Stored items
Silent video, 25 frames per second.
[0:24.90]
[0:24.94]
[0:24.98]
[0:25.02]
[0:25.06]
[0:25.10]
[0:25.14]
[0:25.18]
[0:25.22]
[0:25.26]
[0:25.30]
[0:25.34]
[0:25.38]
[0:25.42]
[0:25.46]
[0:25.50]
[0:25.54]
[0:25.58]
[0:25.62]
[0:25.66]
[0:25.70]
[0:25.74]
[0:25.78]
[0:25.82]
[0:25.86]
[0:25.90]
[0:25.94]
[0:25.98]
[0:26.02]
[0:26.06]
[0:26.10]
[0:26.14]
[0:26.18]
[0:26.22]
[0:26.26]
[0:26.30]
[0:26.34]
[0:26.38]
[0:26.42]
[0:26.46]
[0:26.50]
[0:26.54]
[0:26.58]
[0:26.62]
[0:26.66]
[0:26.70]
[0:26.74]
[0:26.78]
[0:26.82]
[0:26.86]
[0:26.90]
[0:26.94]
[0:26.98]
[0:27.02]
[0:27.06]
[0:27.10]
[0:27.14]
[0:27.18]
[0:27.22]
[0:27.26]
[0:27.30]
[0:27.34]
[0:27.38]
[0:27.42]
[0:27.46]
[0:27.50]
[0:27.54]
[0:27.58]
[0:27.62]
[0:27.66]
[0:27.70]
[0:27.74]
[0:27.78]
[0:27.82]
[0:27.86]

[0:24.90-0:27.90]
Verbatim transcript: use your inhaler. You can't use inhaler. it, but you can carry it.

**What the task asks:** Every entry above should be retyped exactly as it appears.

**Response to this task:**
Silent video, 25 frames per second.
[0:24.90]
[0:24.94]
[0:24.98]
[0:25.02]
[0:25.06]
[0:25.10]
[0:25.14]
[0:25.18]
[0:25.22]
[0:25.26]
[0:25.30]
[0:25.34]
[0:25.38]
[0:25.42]
[0:25.46]
[0:25.50]
[0:25.54]
[0:25.58]
[0:25.62]
[0:25.66]
[0:25.70]
[0:25.74]
[0:25.78]
[0:25.82]
[0:25.86]
[0:25.90]
[0:25.94]
[0:25.98]
[0:26.02]
[0:26.06]
[0:26.10]
[0:26.14]
[0:26.18]
[0:26.22]
[0:26.26]
[0:26.30]
[0:26.34]
[0:26.38]
[0:26.42]
[0:26.46]
[0:26.50]
[0:26.54]
[0:26.58]
[0:26.62]
[0:26.66]
[0:26.70]
[0:26.74]
[0:26.78]
[0:26.82]
[0:26.86]
[0:26.90]
[0:26.94]
[0:26.98]
[0:27.02]
[0:27.06]
[0:27.10]
[0:27.14]
[0:27.18]
[0:27.22]
[0:27.26]
[0:27.30]
[0:27.34]
[0:27.38]
[0:27.42]
[0:27.46]
[0:27.50]
[0:27.54]
[0:27.58]
[0:27.62]
[0:27.66]
[0:27.70]
[0:27.74]
[0:27.78]
[0:27.82]
[0:27.86]

[0:24.90-0:27.90]
Verbatim transcript: use your inhaler. You can't use inhaler. it, but you can carry it.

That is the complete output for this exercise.